Wednesday, January 07, 2009

Fare Thee Well New England Shore

I’ve been intermittently staring at a blank white page on my computer screen for most of the morning now, trying to find the motivation/inspiration/punctuation (wait, what?) to post a real, honest-to-goodness blog update that consists of words and thoughts rather than links, embeds, and bullet points. Over the last year, every blog I read on a regular basis has slowed posting to the point of non-interest, mine included. Why? What is the reason for this national, irrational ennui that seems to be sweeping over us? Is it just that we have all grown tired of trying to inform the masses about our daily thoughts, hopes, and dreams? Has the Facebook/Twitter/IM/Chat phenomenon altered our communications so much that my life at any given moment can be summed up in two sentences or less? Or do I just not care anymore?

My life, my family’s life, is not one that can be summed up, all consideration to Inigo Montoya aside. However, setting time to actually write something I consider being of some value to the reader is more of an issue now than it used to be. Life getting in the way? Status Updates are the ready-made solution.

Here’s mine for today, not summed up at all:

Oh my God, here we go again.

Yup, for the fourth time in eight years, we have moved. The difference is that this time around, we moved out of necessity. Back in September, just about six months after everyone had realized that Indian casinos were not recession-proof, my position here at Foxwoods/MPTN came within reach of the grasping claws of our failing economy. My contract was not to be renewed for the upcoming year.

Throughout my career, I have never had any difficulty finding employment. I have been met before I walk out the door with at least one job offer. This time, however, things were different. In the past four months, I have sent out over 50 applications, been in contact with no less than 10 recruiters, and have only had two interviews to show for my efforts.

I am very good at what I do. There is simply not enough development and construction happening to accommodate the ever-growing number of professionals who are now looking for work. At one point, I was told by one recruiter that he could not even place an executive with 30 years of experience.

Faced with the real possibility of having to find interim employment, we made the decision to leave Connecticut and move back to Buffalo. We have more family support available there. We have property there. We would be able to move into the house next to Leah’s mother. And our cost of living would decrease significantly. Unbelievably, the job market in Western New York is actually better than that of Southeastern Connecticut and Rhode Island, so there was a better chance for me to find a position up there anyway. Based on what I had received for feedback, there was also a real chance that I would end up having to travel for work beyond what my family could do or what we were comfortable with. Being in Buffalo would give Leah and the boys the security, and support they would need if I was forced to work somewhere they could not go.

So the weekend before Christmas, we packed up a moving truck, and I drove across New York State again. All things considered, the move went amazingly smooth.

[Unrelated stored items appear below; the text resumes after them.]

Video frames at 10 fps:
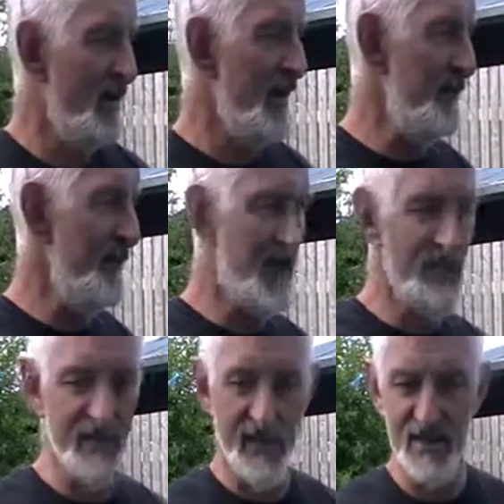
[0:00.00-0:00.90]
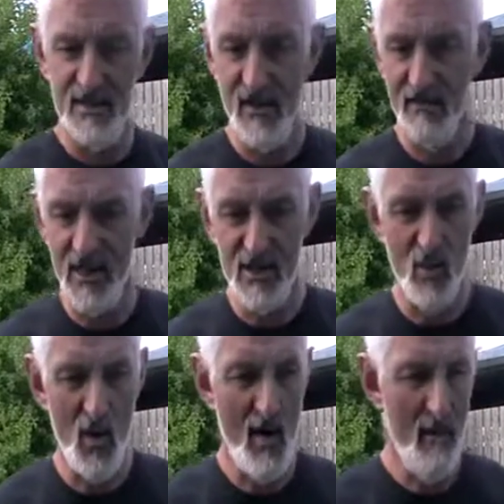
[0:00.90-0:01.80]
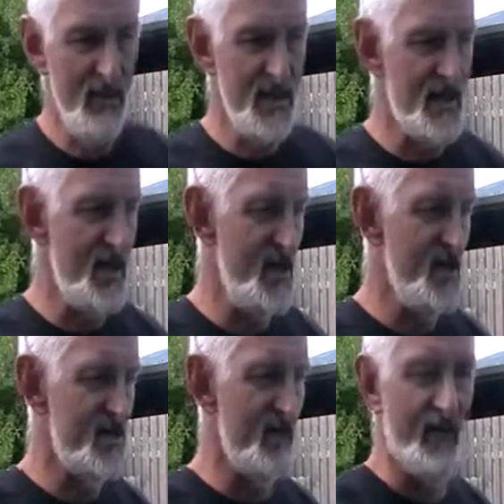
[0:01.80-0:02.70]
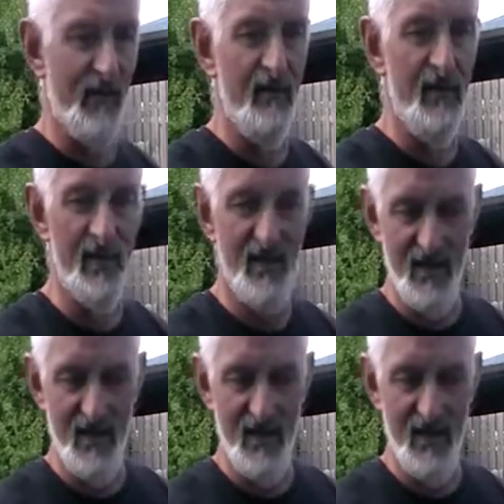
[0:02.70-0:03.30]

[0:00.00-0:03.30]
he rekindled it, so that's why BT is in the front and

We were then blessed with the best thing to come out of this craziness, and that was Sam being admitted to the Elmwood Village Charter School. It is considered the best school in the city right now. There was one opening available for the entire City of Buffalo, and somehow the Gods smiled down upon us and granted him admittance. Sibling preference assures that Noah and Aidan will go there next year as well. The twins are now in a great full-day pre-K program on the Buffalo State University campus.

Then, one more piece of good fortune. One of the two companies that I actually had interviews with offered me a position last Friday. I accepted and will start my new job this coming Monday. In Buffalo. About two blocks from Sam’s school. I’m going to be building hotels all along the eastern seaboard for a private firm whose owner used to take his children sailing in Mystic during the summer.

So despite the frustrations, the worries, the anxiety, the fights, the tears, and the endless hours of hopeful speculation and contingency planning, things seem to be working out. We will miss our friends and family in Stonington/Westerly very much. But we will return for long vacations in the summers. My brother Chris’ mother-in-law put it best.

“You were meant to live in Connecticut for a reason, now you’re meant to live in Buffalo. Life is going to happen whether you like it or not. And really, it’s only a drive across New York.”